── Data in this exercise
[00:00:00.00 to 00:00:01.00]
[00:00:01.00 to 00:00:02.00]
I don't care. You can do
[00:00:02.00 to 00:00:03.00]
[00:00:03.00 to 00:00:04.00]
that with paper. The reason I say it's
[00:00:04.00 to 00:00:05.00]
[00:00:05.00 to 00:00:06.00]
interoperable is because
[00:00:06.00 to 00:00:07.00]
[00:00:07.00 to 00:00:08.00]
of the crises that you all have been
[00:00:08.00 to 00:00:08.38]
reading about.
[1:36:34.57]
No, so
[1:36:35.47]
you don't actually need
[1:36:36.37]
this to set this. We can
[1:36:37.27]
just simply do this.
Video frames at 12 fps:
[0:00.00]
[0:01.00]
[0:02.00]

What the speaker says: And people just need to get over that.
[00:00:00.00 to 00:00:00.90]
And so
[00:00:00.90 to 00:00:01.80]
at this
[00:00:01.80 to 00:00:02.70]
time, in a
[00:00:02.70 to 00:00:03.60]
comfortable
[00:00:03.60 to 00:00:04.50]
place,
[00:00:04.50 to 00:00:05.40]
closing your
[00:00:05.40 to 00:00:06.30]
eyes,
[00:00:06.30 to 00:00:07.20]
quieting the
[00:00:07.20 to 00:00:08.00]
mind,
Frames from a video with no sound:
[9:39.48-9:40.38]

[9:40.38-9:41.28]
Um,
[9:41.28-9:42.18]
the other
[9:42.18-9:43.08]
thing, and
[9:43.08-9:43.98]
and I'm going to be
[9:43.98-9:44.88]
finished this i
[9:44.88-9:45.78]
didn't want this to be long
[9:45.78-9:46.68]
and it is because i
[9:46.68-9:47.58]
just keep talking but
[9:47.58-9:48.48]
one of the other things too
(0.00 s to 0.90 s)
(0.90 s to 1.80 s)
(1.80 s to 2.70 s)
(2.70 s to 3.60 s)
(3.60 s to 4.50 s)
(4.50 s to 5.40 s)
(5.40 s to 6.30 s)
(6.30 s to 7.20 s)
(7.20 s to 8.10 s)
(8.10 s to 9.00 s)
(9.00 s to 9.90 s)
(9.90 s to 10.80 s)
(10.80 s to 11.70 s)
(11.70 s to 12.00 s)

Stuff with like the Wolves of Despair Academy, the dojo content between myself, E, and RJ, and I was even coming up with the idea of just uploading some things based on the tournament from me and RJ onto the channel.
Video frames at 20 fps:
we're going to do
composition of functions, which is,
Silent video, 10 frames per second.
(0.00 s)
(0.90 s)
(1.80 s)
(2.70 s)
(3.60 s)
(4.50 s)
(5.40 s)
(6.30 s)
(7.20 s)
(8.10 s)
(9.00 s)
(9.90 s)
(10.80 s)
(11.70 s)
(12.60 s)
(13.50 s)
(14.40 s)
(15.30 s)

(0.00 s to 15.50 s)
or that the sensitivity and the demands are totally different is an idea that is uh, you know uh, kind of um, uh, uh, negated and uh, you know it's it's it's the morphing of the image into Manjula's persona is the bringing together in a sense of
────
**Task instructions:** The whole of the data must be given again, exactly as shown.

**Task result:**
[00:00:00.00 to 00:00:01.00]
[00:00:01.00 to 00:00:02.00]
I don't care. You can do
[00:00:02.00 to 00:00:03.00]
[00:00:03.00 to 00:00:04.00]
that with paper. The reason I say it's
[00:00:04.00 to 00:00:05.00]
[00:00:05.00 to 00:00:06.00]
interoperable is because
[00:00:06.00 to 00:00:07.00]
[00:00:07.00 to 00:00:08.00]
of the crises that you all have been
[00:00:08.00 to 00:00:08.38]
reading about.
[1:36:34.57]
No, so
[1:36:35.47]
you don't actually need
[1:36:36.37]
this to set this. We can
[1:36:37.27]
just simply do this.
Video frames at 12 fps:
[0:00.00]
[0:01.00]
[0:02.00]

What the speaker says: And people just need to get over that.
[00:00:00.00 to 00:00:00.90]
And so
[00:00:00.90 to 00:00:01.80]
at this
[00:00:01.80 to 00:00:02.70]
time, in a
[00:00:02.70 to 00:00:03.60]
comfortable
[00:00:03.60 to 00:00:04.50]
place,
[00:00:04.50 to 00:00:05.40]
closing your
[00:00:05.40 to 00:00:06.30]
eyes,
[00:00:06.30 to 00:00:07.20]
quieting the
[00:00:07.20 to 00:00:08.00]
mind,
Frames from a video with no sound:
[9:39.48-9:40.38]

[9:40.38-9:41.28]
Um,
[9:41.28-9:42.18]
the other
[9:42.18-9:43.08]
thing, and
[9:43.08-9:43.98]
and I'm going to be
[9:43.98-9:44.88]
finished this i
[9:44.88-9:45.78]
didn't want this to be long
[9:45.78-9:46.68]
and it is because i
[9:46.68-9:47.58]
just keep talking but
[9:47.58-9:48.48]
one of the other things too
(0.00 s to 0.90 s)
(0.90 s to 1.80 s)
(1.80 s to 2.70 s)
(2.70 s to 3.60 s)
(3.60 s to 4.50 s)
(4.50 s to 5.40 s)
(5.40 s to 6.30 s)
(6.30 s to 7.20 s)
(7.20 s to 8.10 s)
(8.10 s to 9.00 s)
(9.00 s to 9.90 s)
(9.90 s to 10.80 s)
(10.80 s to 11.70 s)
(11.70 s to 12.00 s)

Stuff with like the Wolves of Despair Academy, the dojo content between myself, E, and RJ, and I was even coming up with the idea of just uploading some things based on the tournament from me and RJ onto the channel.
Video frames at 20 fps:
we're going to do
composition of functions, which is,
Silent video, 10 frames per second.
(0.00 s)
(0.90 s)
(1.80 s)
(2.70 s)
(3.60 s)
(4.50 s)
(5.40 s)
(6.30 s)
(7.20 s)
(8.10 s)
(9.00 s)
(9.90 s)
(10.80 s)
(11.70 s)
(12.60 s)
(13.50 s)
(14.40 s)
(15.30 s)

(0.00 s to 15.50 s)
or that the sensitivity and the demands are totally different is an idea that is uh, you know uh, kind of um, uh, uh, negated and uh, you know it's it's it's the morphing of the image into Manjula's persona is the bringing together in a sense of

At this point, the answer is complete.